Stored items:
☆ ☆ ☆

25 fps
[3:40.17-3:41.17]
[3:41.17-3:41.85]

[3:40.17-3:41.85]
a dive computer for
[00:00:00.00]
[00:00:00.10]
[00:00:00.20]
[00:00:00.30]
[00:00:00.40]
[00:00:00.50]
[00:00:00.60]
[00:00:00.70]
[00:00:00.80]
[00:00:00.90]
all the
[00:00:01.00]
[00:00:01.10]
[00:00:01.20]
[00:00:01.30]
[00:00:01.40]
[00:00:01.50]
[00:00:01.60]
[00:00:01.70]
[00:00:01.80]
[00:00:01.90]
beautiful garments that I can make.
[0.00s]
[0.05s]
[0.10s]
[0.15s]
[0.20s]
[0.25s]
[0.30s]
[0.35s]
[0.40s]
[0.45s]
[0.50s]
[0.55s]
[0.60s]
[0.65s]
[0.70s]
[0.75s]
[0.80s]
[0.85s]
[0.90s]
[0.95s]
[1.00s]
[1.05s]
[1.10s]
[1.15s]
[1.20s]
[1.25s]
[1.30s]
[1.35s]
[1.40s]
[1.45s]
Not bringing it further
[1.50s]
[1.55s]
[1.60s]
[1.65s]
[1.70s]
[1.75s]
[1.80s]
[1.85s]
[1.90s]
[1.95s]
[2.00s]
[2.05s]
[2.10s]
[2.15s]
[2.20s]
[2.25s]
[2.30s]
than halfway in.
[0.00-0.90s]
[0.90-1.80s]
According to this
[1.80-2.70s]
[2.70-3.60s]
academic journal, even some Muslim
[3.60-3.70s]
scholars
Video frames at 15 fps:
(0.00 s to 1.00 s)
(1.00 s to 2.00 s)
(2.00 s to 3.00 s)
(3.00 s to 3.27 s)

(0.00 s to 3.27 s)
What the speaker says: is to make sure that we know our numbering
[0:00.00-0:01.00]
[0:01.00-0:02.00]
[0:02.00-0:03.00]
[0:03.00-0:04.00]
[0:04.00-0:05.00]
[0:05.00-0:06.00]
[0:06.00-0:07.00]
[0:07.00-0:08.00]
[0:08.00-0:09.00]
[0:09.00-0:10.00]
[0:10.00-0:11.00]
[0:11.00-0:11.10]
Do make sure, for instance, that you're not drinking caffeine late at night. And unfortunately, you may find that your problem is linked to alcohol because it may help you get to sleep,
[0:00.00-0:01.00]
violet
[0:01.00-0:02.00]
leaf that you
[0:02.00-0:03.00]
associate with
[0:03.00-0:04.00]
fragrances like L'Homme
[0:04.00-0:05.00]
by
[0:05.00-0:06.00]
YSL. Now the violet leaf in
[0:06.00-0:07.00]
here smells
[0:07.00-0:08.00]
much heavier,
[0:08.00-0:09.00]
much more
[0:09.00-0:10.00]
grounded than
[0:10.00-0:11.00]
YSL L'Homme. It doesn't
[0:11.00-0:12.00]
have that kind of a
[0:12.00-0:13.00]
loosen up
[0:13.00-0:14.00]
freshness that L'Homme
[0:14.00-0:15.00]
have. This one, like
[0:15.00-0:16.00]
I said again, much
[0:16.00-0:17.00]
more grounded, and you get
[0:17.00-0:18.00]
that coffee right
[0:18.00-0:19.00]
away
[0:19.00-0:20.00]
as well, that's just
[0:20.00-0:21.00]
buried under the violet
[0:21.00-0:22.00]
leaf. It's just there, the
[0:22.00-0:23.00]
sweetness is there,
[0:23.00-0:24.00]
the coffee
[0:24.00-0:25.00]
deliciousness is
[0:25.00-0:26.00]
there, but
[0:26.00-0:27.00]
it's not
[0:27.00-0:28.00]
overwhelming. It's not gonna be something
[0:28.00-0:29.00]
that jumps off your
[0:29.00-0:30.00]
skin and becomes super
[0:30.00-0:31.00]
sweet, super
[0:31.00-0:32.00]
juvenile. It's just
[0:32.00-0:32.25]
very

☆ ☆ ☆

Work instructions: Output each entry precisely as given.

Reply to the exercise:
25 fps
[3:40.17-3:41.17]
[3:41.17-3:41.85]

[3:40.17-3:41.85]
a dive computer for
[00:00:00.00]
[00:00:00.10]
[00:00:00.20]
[00:00:00.30]
[00:00:00.40]
[00:00:00.50]
[00:00:00.60]
[00:00:00.70]
[00:00:00.80]
[00:00:00.90]
all the
[00:00:01.00]
[00:00:01.10]
[00:00:01.20]
[00:00:01.30]
[00:00:01.40]
[00:00:01.50]
[00:00:01.60]
[00:00:01.70]
[00:00:01.80]
[00:00:01.90]
beautiful garments that I can make.
[0.00s]
[0.05s]
[0.10s]
[0.15s]
[0.20s]
[0.25s]
[0.30s]
[0.35s]
[0.40s]
[0.45s]
[0.50s]
[0.55s]
[0.60s]
[0.65s]
[0.70s]
[0.75s]
[0.80s]
[0.85s]
[0.90s]
[0.95s]
[1.00s]
[1.05s]
[1.10s]
[1.15s]
[1.20s]
[1.25s]
[1.30s]
[1.35s]
[1.40s]
[1.45s]
Not bringing it further
[1.50s]
[1.55s]
[1.60s]
[1.65s]
[1.70s]
[1.75s]
[1.80s]
[1.85s]
[1.90s]
[1.95s]
[2.00s]
[2.05s]
[2.10s]
[2.15s]
[2.20s]
[2.25s]
[2.30s]
than halfway in.
[0.00-0.90s]
[0.90-1.80s]
According to this
[1.80-2.70s]
[2.70-3.60s]
academic journal, even some Muslim
[3.60-3.70s]
scholars
Video frames at 15 fps:
(0.00 s to 1.00 s)
(1.00 s to 2.00 s)
(2.00 s to 3.00 s)
(3.00 s to 3.27 s)

(0.00 s to 3.27 s)
What the speaker says: is to make sure that we know our numbering
[0:00.00-0:01.00]
[0:01.00-0:02.00]
[0:02.00-0:03.00]
[0:03.00-0:04.00]
[0:04.00-0:05.00]
[0:05.00-0:06.00]
[0:06.00-0:07.00]
[0:07.00-0:08.00]
[0:08.00-0:09.00]
[0:09.00-0:10.00]
[0:10.00-0:11.00]
[0:11.00-0:11.10]
Do make sure, for instance, that you're not drinking caffeine late at night. And unfortunately, you may find that your problem is linked to alcohol because it may help you get to sleep,
[0:00.00-0:01.00]
violet
[0:01.00-0:02.00]
leaf that you
[0:02.00-0:03.00]
associate with
[0:03.00-0:04.00]
fragrances like L'Homme
[0:04.00-0:05.00]
by
[0:05.00-0:06.00]
YSL. Now the violet leaf in
[0:06.00-0:07.00]
here smells
[0:07.00-0:08.00]
much heavier,
[0:08.00-0:09.00]
much more
[0:09.00-0:10.00]
grounded than
[0:10.00-0:11.00]
YSL L'Homme. It doesn't
[0:11.00-0:12.00]
have that kind of a
[0:12.00-0:13.00]
loosen up
[0:13.00-0:14.00]
freshness that L'Homme
[0:14.00-0:15.00]
have. This one, like
[0:15.00-0:16.00]
I said again, much
[0:16.00-0:17.00]
more grounded, and you get
[0:17.00-0:18.00]
that coffee right
[0:18.00-0:19.00]
away
[0:19.00-0:20.00]
as well, that's just
[0:20.00-0:21.00]
buried under the violet
[0:21.00-0:22.00]
leaf. It's just there, the
[0:22.00-0:23.00]
sweetness is there,
[0:23.00-0:24.00]
the coffee
[0:24.00-0:25.00]
deliciousness is
[0:25.00-0:26.00]
there, but
[0:26.00-0:27.00]
it's not
[0:27.00-0:28.00]
overwhelming. It's not gonna be something
[0:28.00-0:29.00]
that jumps off your
[0:29.00-0:30.00]
skin and becomes super
[0:30.00-0:31.00]
sweet, super
[0:31.00-0:32.00]
juvenile. It's just
[0:32.00-0:32.25]
very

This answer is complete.